*** Records ***

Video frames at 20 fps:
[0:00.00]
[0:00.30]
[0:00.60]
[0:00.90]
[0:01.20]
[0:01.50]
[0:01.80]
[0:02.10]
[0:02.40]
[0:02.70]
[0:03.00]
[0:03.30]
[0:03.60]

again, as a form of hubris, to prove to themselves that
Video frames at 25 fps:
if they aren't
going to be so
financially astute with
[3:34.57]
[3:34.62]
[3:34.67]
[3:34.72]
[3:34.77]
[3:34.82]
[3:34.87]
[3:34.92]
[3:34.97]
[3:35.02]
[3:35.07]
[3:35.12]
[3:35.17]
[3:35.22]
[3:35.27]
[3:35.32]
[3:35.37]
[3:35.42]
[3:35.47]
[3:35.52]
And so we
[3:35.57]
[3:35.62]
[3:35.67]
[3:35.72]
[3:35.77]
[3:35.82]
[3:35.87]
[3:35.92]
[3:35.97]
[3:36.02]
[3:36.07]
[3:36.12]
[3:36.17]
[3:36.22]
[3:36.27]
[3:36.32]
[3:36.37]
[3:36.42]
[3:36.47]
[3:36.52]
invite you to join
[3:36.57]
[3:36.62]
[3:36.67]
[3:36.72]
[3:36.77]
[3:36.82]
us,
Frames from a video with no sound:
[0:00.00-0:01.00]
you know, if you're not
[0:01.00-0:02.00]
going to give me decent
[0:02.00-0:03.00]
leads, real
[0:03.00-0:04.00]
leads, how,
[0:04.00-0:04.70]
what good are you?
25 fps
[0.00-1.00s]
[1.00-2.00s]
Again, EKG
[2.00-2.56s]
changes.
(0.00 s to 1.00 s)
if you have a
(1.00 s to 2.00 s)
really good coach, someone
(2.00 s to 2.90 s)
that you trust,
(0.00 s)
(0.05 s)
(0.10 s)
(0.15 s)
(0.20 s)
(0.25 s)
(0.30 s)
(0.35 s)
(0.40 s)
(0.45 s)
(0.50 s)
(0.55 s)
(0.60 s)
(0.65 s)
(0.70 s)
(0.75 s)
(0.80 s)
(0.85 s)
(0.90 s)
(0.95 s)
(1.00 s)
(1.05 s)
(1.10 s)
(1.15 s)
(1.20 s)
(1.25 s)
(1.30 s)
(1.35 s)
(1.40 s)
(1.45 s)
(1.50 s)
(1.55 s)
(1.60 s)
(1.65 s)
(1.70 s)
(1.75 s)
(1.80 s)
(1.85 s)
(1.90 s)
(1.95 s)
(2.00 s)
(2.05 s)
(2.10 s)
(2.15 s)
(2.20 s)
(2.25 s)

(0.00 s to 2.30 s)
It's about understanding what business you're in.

***

_The task_
Each entry must be set down exactly as it appears.

_Response to the task_
Video frames at 20 fps:
[0:00.00]
[0:00.30]
[0:00.60]
[0:00.90]
[0:01.20]
[0:01.50]
[0:01.80]
[0:02.10]
[0:02.40]
[0:02.70]
[0:03.00]
[0:03.30]
[0:03.60]

again, as a form of hubris, to prove to themselves that
Video frames at 25 fps:
if they aren't
going to be so
financially astute with
[3:34.57]
[3:34.62]
[3:34.67]
[3:34.72]
[3:34.77]
[3:34.82]
[3:34.87]
[3:34.92]
[3:34.97]
[3:35.02]
[3:35.07]
[3:35.12]
[3:35.17]
[3:35.22]
[3:35.27]
[3:35.32]
[3:35.37]
[3:35.42]
[3:35.47]
[3:35.52]
And so we
[3:35.57]
[3:35.62]
[3:35.67]
[3:35.72]
[3:35.77]
[3:35.82]
[3:35.87]
[3:35.92]
[3:35.97]
[3:36.02]
[3:36.07]
[3:36.12]
[3:36.17]
[3:36.22]
[3:36.27]
[3:36.32]
[3:36.37]
[3:36.42]
[3:36.47]
[3:36.52]
invite you to join
[3:36.57]
[3:36.62]
[3:36.67]
[3:36.72]
[3:36.77]
[3:36.82]
us,
Frames from a video with no sound:
[0:00.00-0:01.00]
you know, if you're not
[0:01.00-0:02.00]
going to give me decent
[0:02.00-0:03.00]
leads, real
[0:03.00-0:04.00]
leads, how,
[0:04.00-0:04.70]
what good are you?
25 fps
[0.00-1.00s]
[1.00-2.00s]
Again, EKG
[2.00-2.56s]
changes.
(0.00 s to 1.00 s)
if you have a
(1.00 s to 2.00 s)
really good coach, someone
(2.00 s to 2.90 s)
that you trust,
(0.00 s)
(0.05 s)
(0.10 s)
(0.15 s)
(0.20 s)
(0.25 s)
(0.30 s)
(0.35 s)
(0.40 s)
(0.45 s)
(0.50 s)
(0.55 s)
(0.60 s)
(0.65 s)
(0.70 s)
(0.75 s)
(0.80 s)
(0.85 s)
(0.90 s)
(0.95 s)
(1.00 s)
(1.05 s)
(1.10 s)
(1.15 s)
(1.20 s)
(1.25 s)
(1.30 s)
(1.35 s)
(1.40 s)
(1.45 s)
(1.50 s)
(1.55 s)
(1.60 s)
(1.65 s)
(1.70 s)
(1.75 s)
(1.80 s)
(1.85 s)
(1.90 s)
(1.95 s)
(2.00 s)
(2.05 s)
(2.10 s)
(2.15 s)
(2.20 s)
(2.25 s)

(0.00 s to 2.30 s)
It's about understanding what business you're in.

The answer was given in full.